Il ne paroît pas seulement de l’action dans toutes les parties de ce corps ; le peintre a fait en sorte que les choses même qui l’environnent semblent agitées, afin qu’il y ait davantage de mouvement dans la figure.

M. le Brun ayant fait voir comme l’air pressé par la pesanteur du corps qui descend en bas, fait élever en même temps ce qu’il rencontre de plus léger, et le pousse avec violence par les endroits où il trouve quelque passage, fit encore remarquer que non seulement les cheveux de l’ange tout droits sur la tête se portent entre ses deux ailes, où le vent passe avec plus de violence, mais encore que ses écharpes qu’il a autour de lui voltigent de côté et d’autre avec cette observation particulière que les extrémités de celle qui paroît la plus pesante tendent en bas, et les autres demeurent soutenues en l’air.

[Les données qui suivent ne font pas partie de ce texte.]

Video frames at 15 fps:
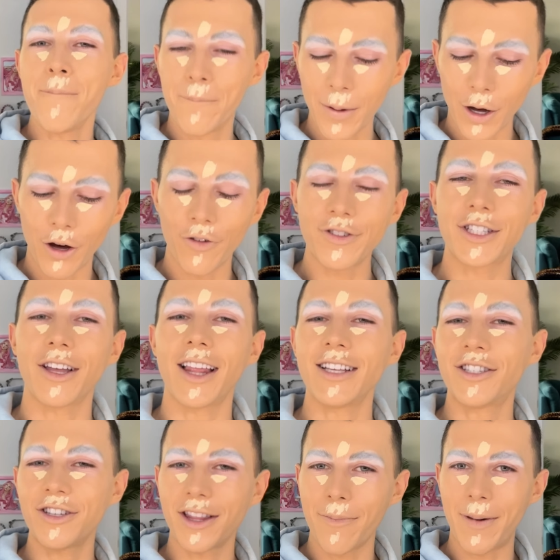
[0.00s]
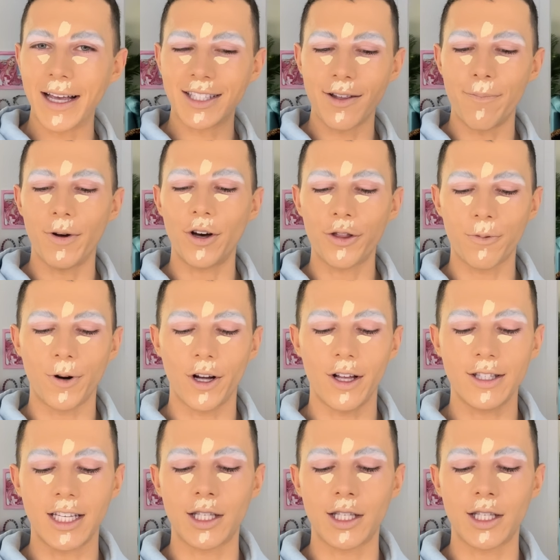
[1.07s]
both, so let's do the best of both worlds.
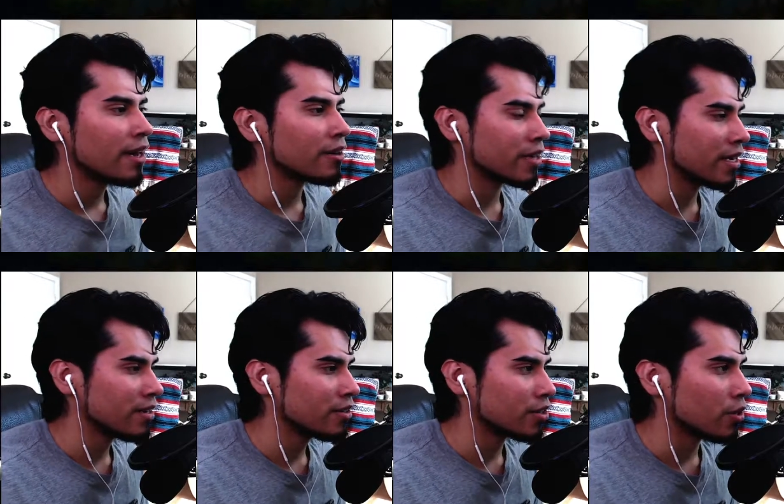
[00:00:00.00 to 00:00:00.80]
Okay,
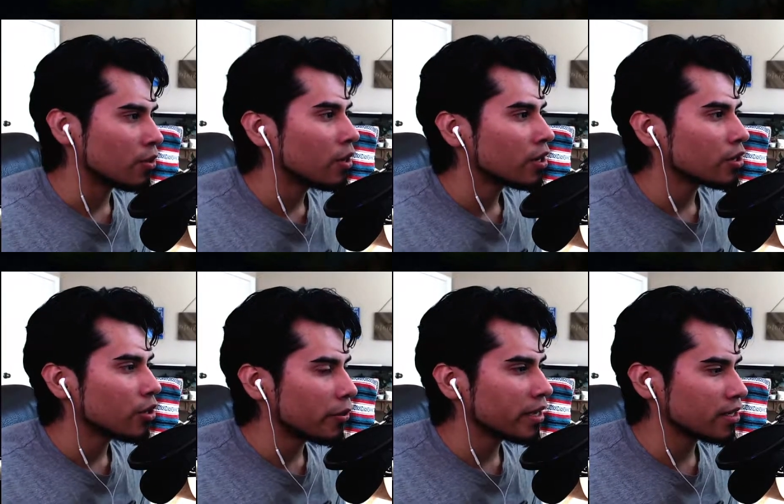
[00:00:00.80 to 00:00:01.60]
so
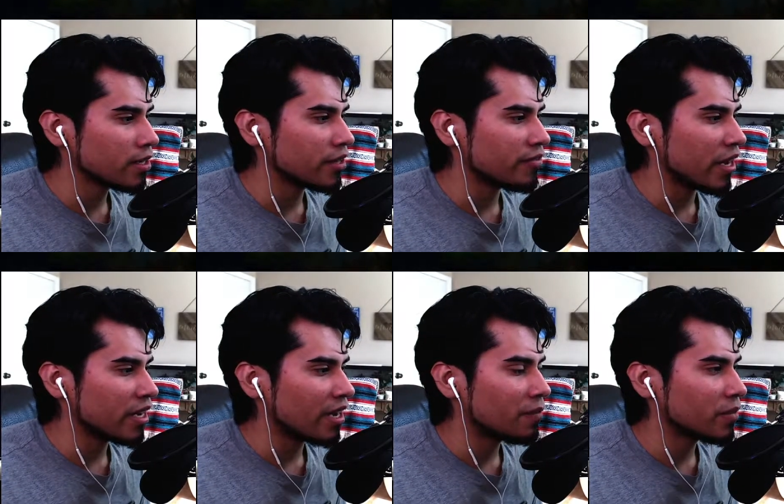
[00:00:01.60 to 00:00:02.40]
going into the
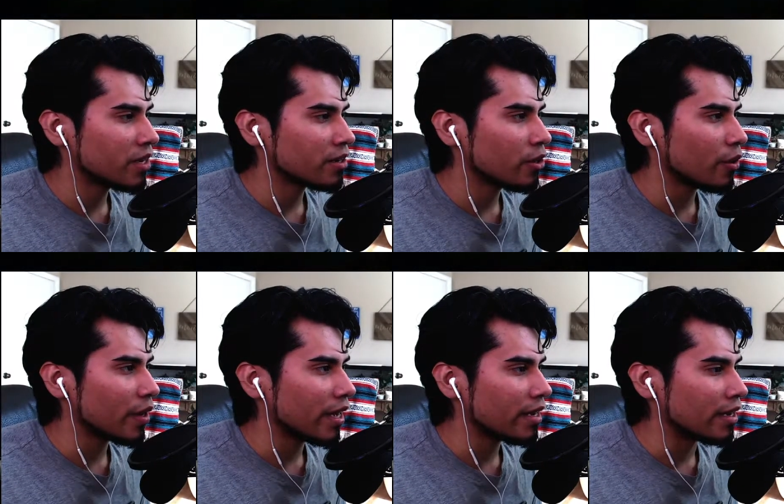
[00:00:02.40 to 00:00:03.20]
fight, I'm going to go
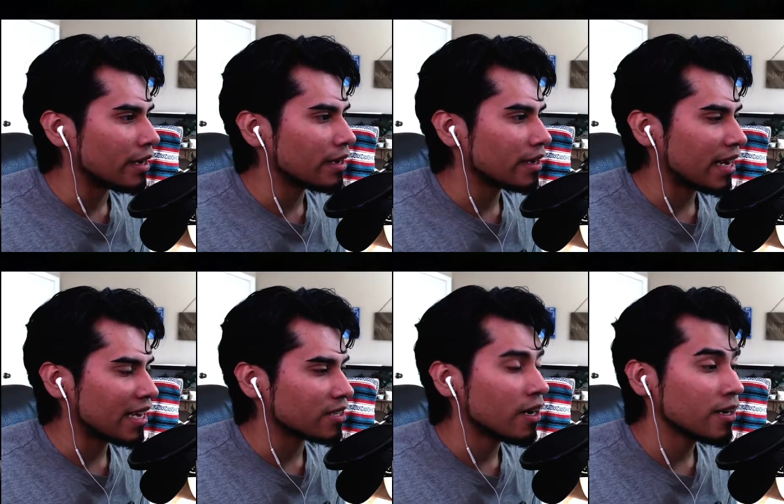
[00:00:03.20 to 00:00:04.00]
ahead and
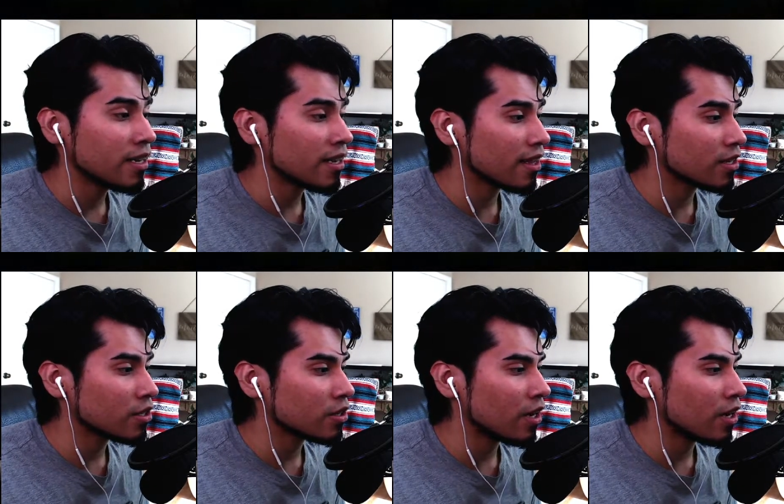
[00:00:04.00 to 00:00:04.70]
cast Honey Elixir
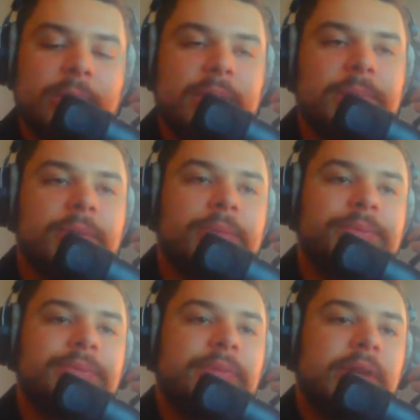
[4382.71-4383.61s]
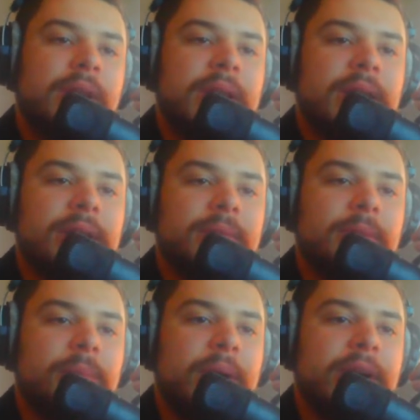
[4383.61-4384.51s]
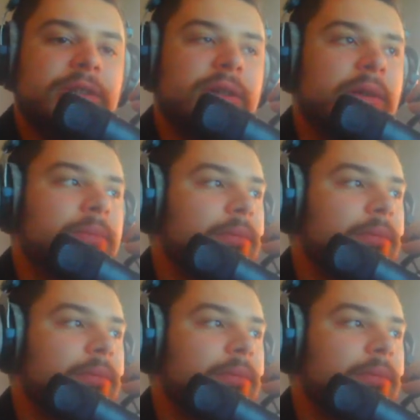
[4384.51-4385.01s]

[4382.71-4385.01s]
people and then gets them to buy shit.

Ces sortes d’accommodements sont des secrets et des inventions admirables pour faire paroître du mouvement et de l’action dans les corps, et Raphaël a surpassé tous les autres peintres en cela, n’ayant jamais rien omis de ce qui peut contribuer davantage à la belle expression d’un sujet.

Après que M. le Brun eut fait toutes ces remarques, pria la compagnie de vouloir dire aussi son avis sur ce tableau, et soumit ses sentiments à ceux de l’Académie. Mais chacun fut de son opinion et ne trouva rien dans les choses qu’il avoit avancées qui pût être contredit, et qui ne fût très judicieusement observé.

Il y eut néanmoins une personne qui, après avoir reconnu le mérite de Raphaël, entreprit de soutenir que ce tableau n’étoit pas sans défauts ; et, pour le prouver, il posa pour fondement et pour maxime générale que dans quelque membre du corps que ce puisse être, un côté de ce membre ne peut être enflé, que l’autre côté qui est à l’opposite non seulement ne diminue de sa grosseur, mais encore ne se retire et ne fasse une figure toute contraire en sorte que dans une jambe ou dans un bras, les contours doivent être dessinés, de telle manière que leur rondeur et leurs renflements ne soient jamais vis-à-vis les uns des autres.